One great quote from the memo on hiring A-players
As I type this I realize it may not be the wisest to categorize everyone into 3 buckets but this is how I believe we should look at everyone a part of the production team. You’re either an A-Player, B-Player, or C-Player. There is only room in this company for A-Players. A-Players are obsessive, learn from mistakes, coachable, intelligent, don’t make excuses, believe in Youtube, see the value of this company, and are the best in the goddamn world at their job. B-Players are new people that need to be trained into A-Players, and C-Players are just average employees. They don’t suck but they arn’t exceptional at what they do. They just exist, do whatever, and get a paycheck. They arn’t obsessive and learning. C-Players are poisonous and should be transitioned to a different company IMMEDIATELY. (It’s okay we give everyone severance, they’ll be fine).
Another one on insisting on the highest standards.
"This channel is my baby and I've given up my life for it.
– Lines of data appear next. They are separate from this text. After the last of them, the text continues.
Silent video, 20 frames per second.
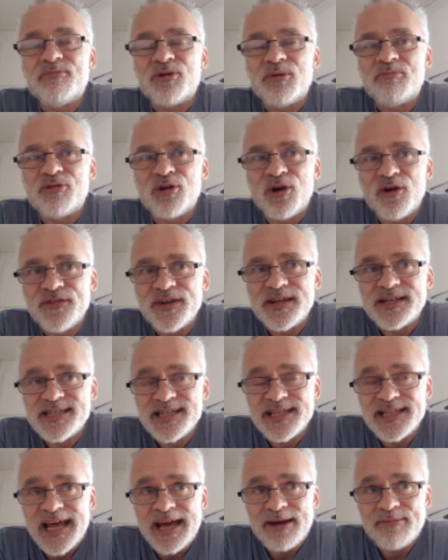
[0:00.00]
Profits
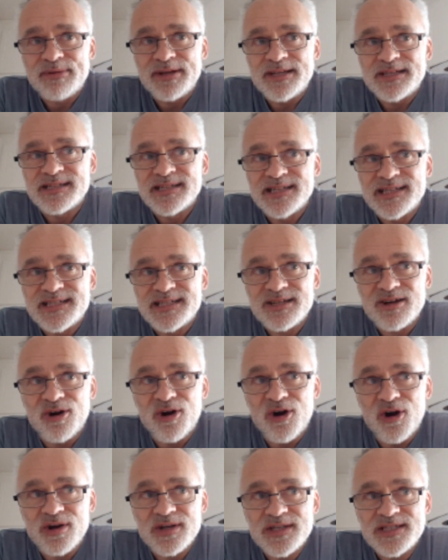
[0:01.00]
in that business
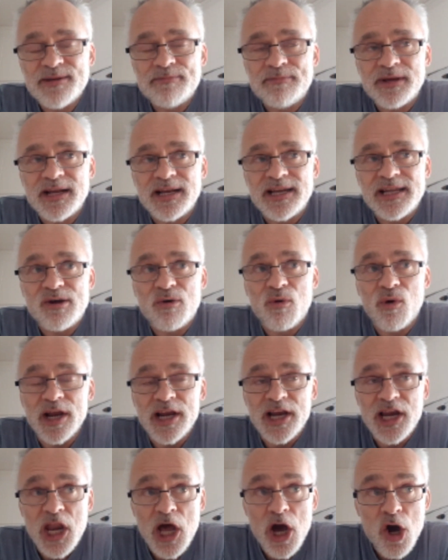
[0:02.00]
are typically quite
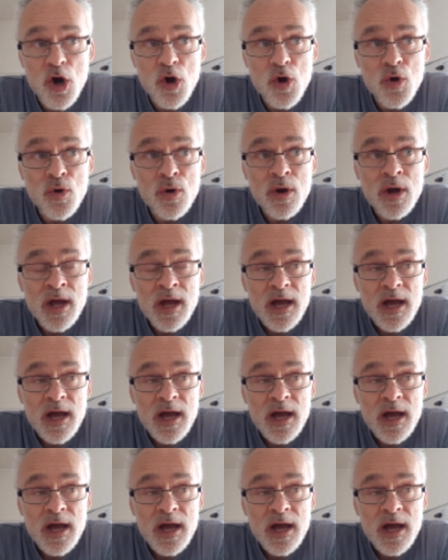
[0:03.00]
low.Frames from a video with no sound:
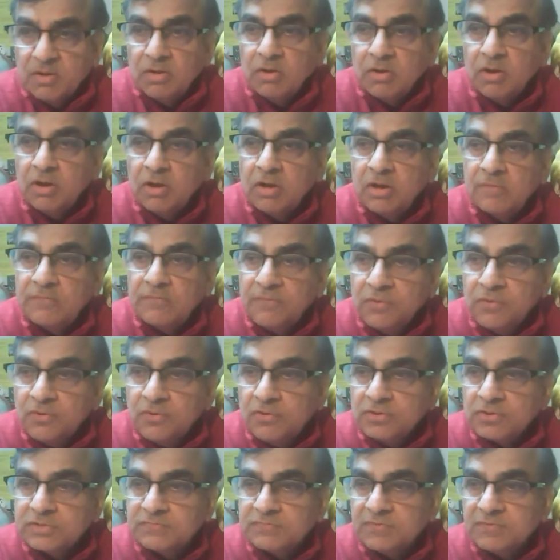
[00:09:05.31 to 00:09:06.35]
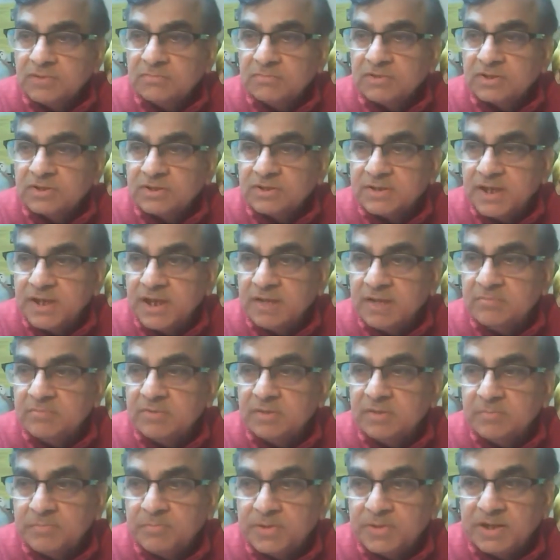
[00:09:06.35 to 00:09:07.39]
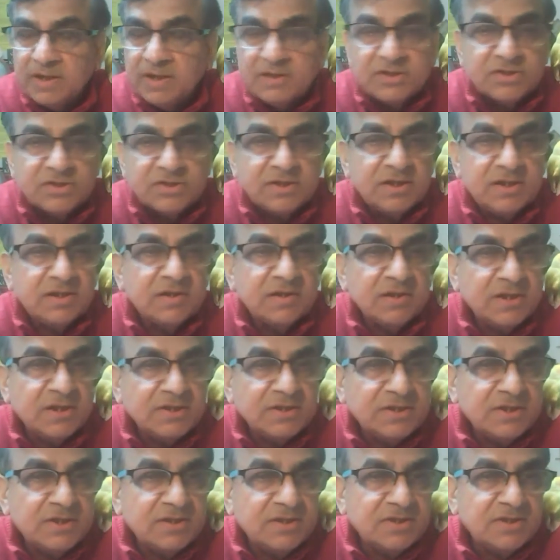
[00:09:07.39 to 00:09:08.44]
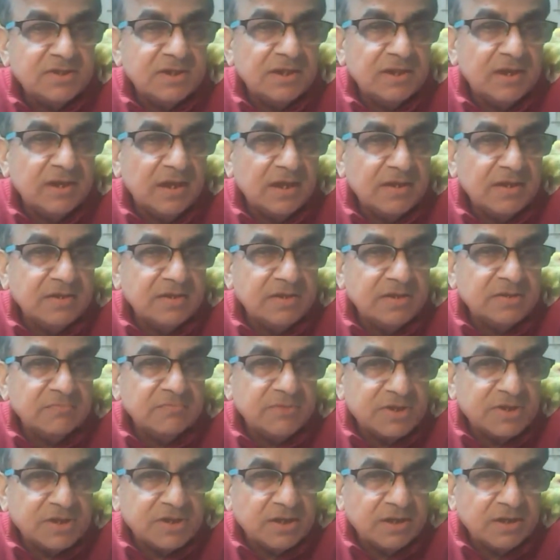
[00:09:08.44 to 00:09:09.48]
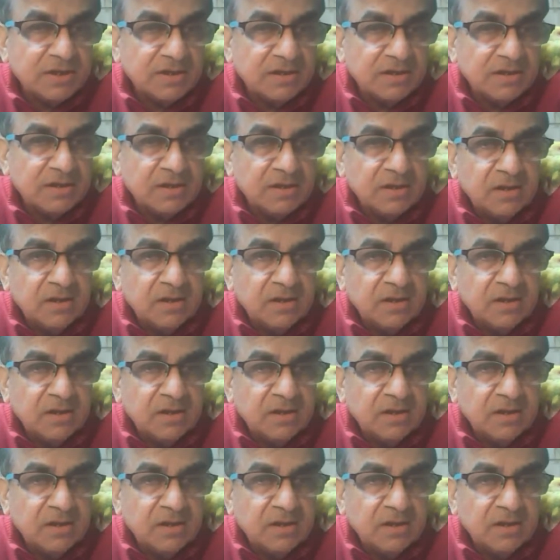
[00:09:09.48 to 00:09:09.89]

all forged from the same imperialistic, racist, elitist vision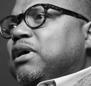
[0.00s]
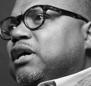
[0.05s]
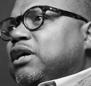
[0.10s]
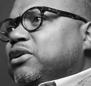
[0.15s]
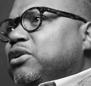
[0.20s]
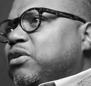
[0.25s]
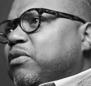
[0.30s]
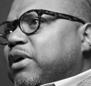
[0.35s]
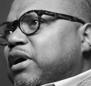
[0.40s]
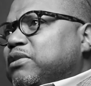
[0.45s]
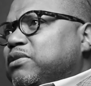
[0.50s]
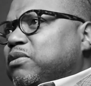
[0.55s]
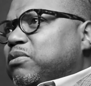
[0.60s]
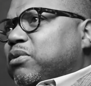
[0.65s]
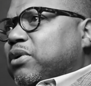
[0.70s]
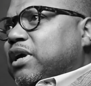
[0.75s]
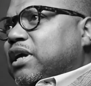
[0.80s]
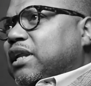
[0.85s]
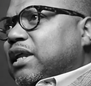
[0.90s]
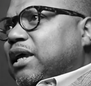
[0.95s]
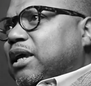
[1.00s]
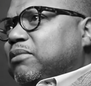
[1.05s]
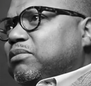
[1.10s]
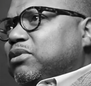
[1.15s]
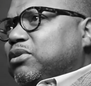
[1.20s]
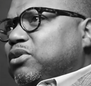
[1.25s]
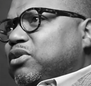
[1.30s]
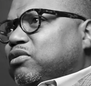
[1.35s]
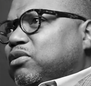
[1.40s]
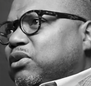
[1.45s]
my undergraduate work at
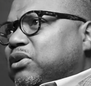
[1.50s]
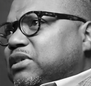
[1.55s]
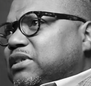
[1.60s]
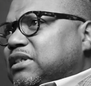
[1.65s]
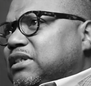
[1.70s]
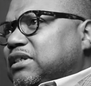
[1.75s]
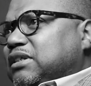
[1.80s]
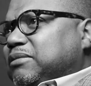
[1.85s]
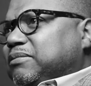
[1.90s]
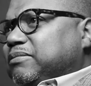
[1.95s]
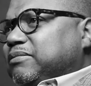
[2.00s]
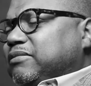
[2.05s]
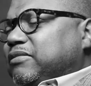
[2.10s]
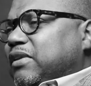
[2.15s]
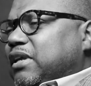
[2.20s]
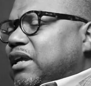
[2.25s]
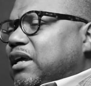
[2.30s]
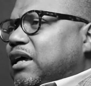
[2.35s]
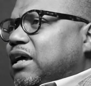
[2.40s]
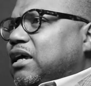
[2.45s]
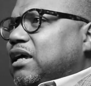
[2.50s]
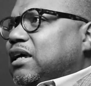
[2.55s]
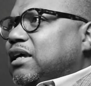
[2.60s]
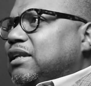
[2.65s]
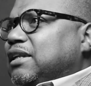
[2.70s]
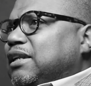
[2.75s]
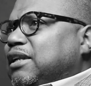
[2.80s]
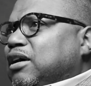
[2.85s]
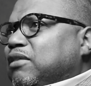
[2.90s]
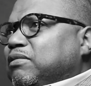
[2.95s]
Hampton University. Uh,
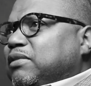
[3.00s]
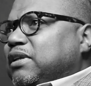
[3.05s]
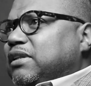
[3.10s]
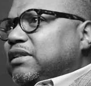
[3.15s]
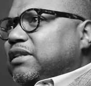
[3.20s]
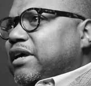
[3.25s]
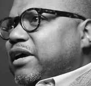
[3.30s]
loved itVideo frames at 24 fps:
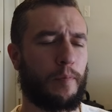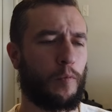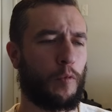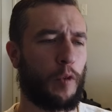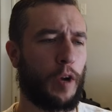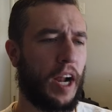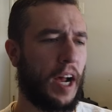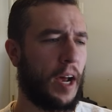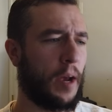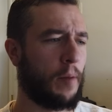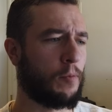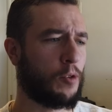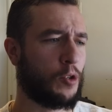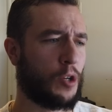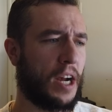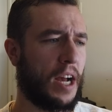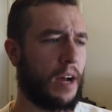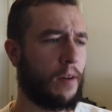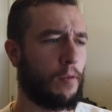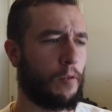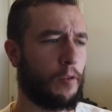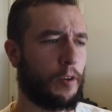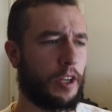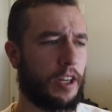When I'm
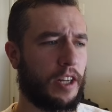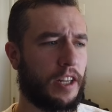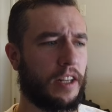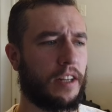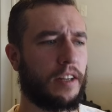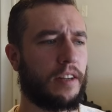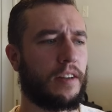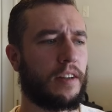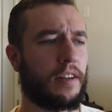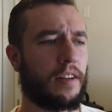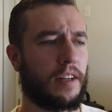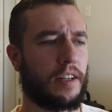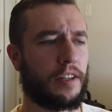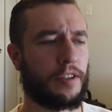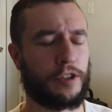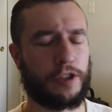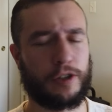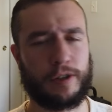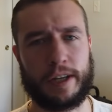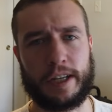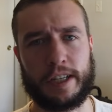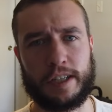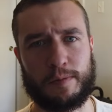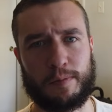traveling in
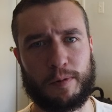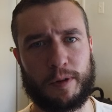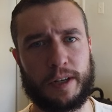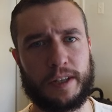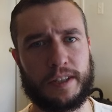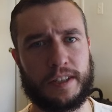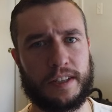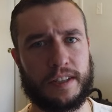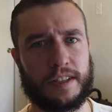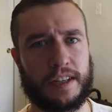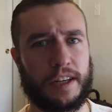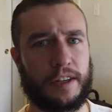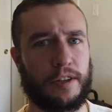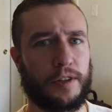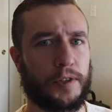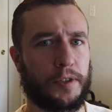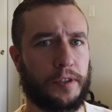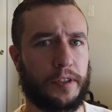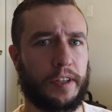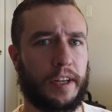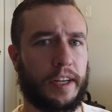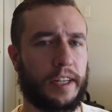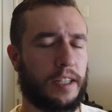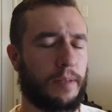strange places, I
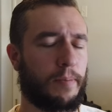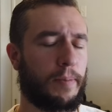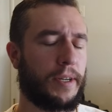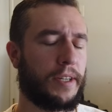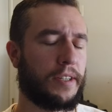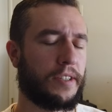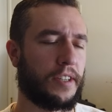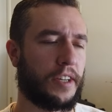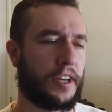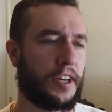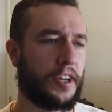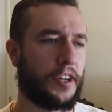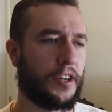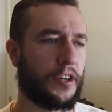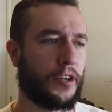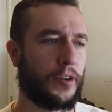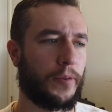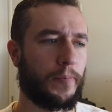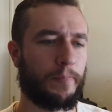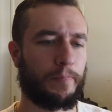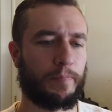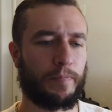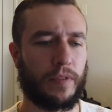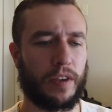usually like to be secure.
I’m so emotionally connected to it that it’s sad lol. But this is the one thing I will never compromise on, I have 0 issues throwing away a multi million dollar video if I don’t think it’s up to my standards and is good for the audience. We must always be improving and innovating. The camera angles need to always get better, the pacing, the story, the jokes, the color, the lighting, the music, the props, the people, our framing, our ideas, literally everything must always be improving and innovating. Because that is what excites me. That’s literally what I live for, to see these videos get better and better and ultimately make the viewers happy.”
Either if you are starting your career, operating a startup or are just interested in business, I highly recommend reading the entire memo.